- _HOW TO COMPLETE THIS TASK_
A picture-free, exact reproduction of the listing that follows is required.

- _DATA RECORDS_
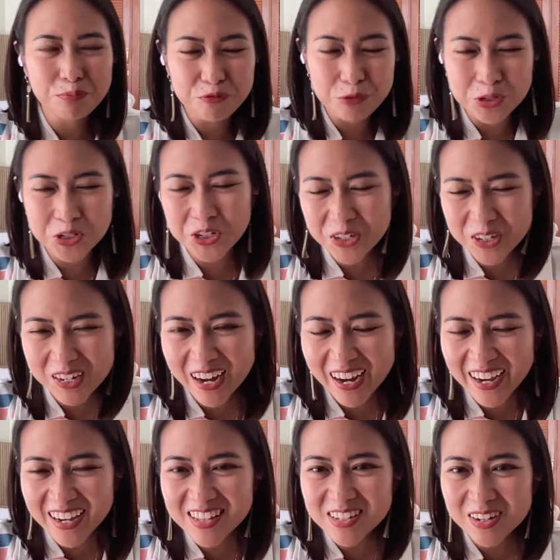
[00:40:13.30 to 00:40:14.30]
future
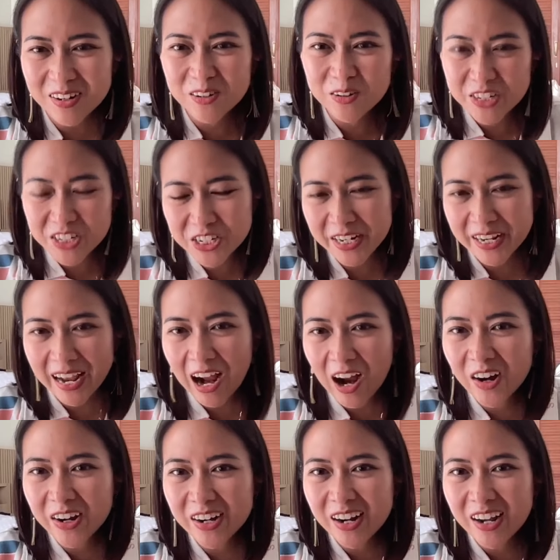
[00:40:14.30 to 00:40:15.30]
clients are reaching
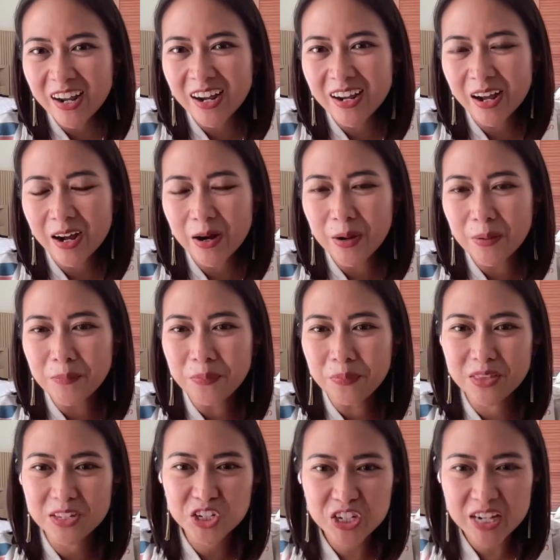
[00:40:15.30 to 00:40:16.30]
out,
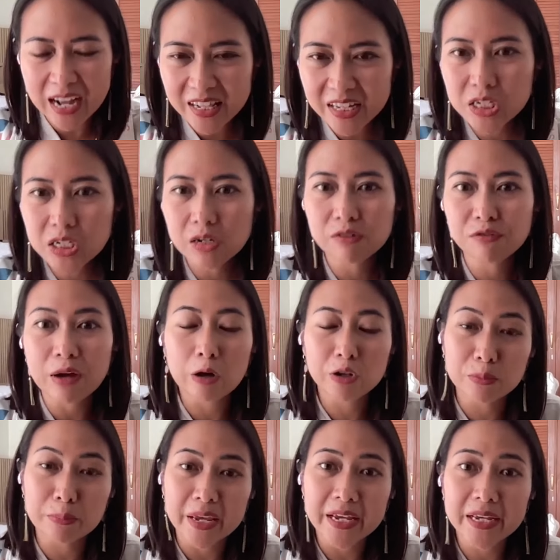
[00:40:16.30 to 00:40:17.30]
the challenge of
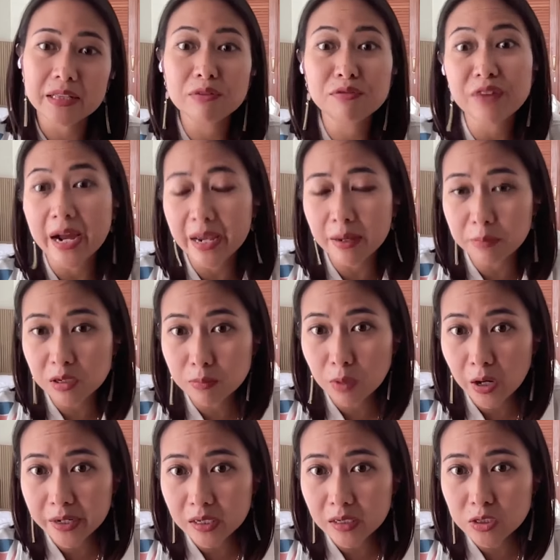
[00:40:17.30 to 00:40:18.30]
how to make it a viable
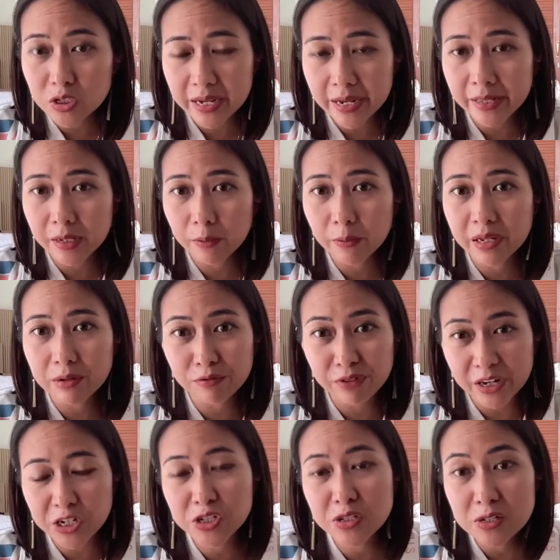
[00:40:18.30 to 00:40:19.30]
model together with a
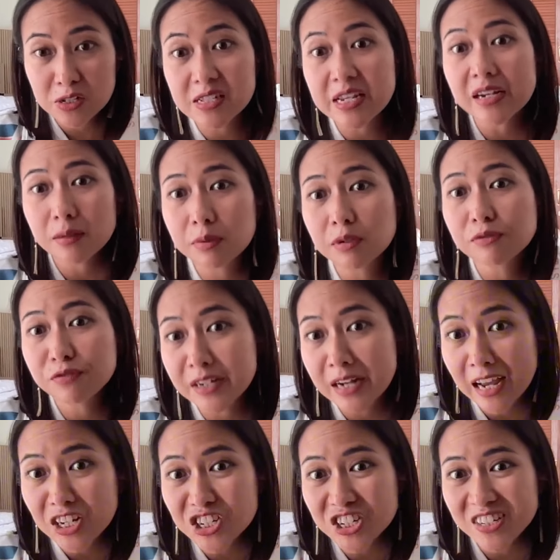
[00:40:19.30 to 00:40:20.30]
very sustainable
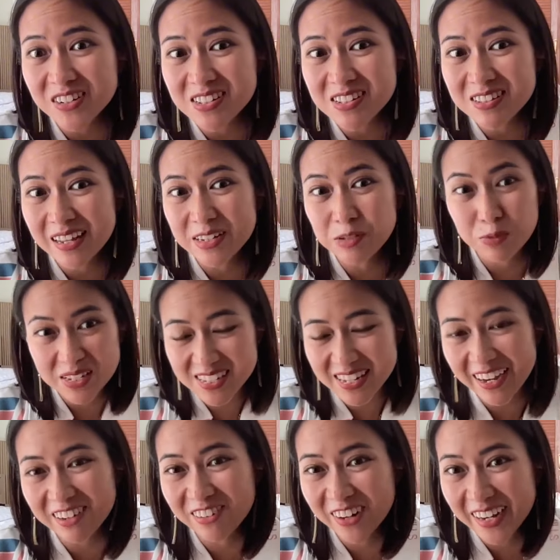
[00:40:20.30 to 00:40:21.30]
financials, as we
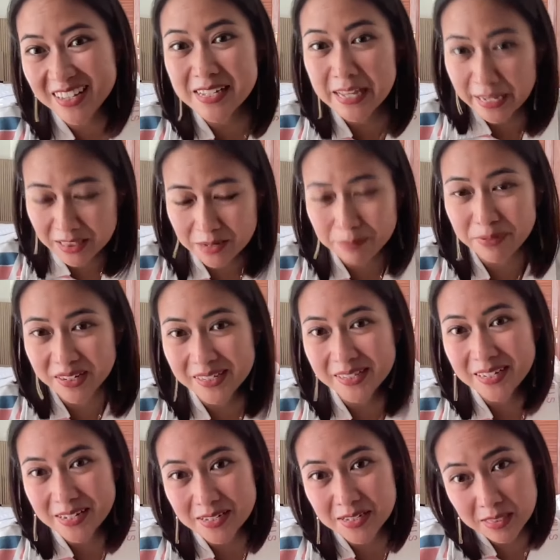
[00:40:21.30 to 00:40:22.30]
said, right?
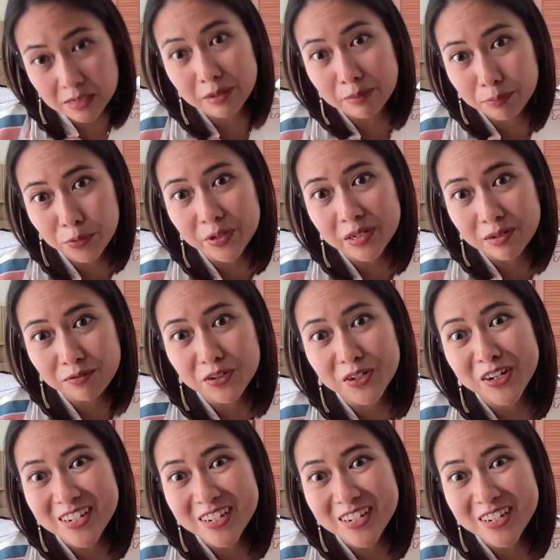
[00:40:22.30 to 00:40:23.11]
Scalability is still important for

- _RESPONSE TO THIS TASK_
[00:40:13.30 to 00:40:14.30]
future
[00:40:14.30 to 00:40:15.30]
clients are reaching
[00:40:15.30 to 00:40:16.30]
out,
[00:40:16.30 to 00:40:17.30]
the challenge of
[00:40:17.30 to 00:40:18.30]
how to make it a viable
[00:40:18.30 to 00:40:19.30]
model together with a
[00:40:19.30 to 00:40:20.30]
very sustainable
[00:40:20.30 to 00:40:21.30]
financials, as we
[00:40:21.30 to 00:40:22.30]
said, right?
[00:40:22.30 to 00:40:23.11]
Scalability is still important for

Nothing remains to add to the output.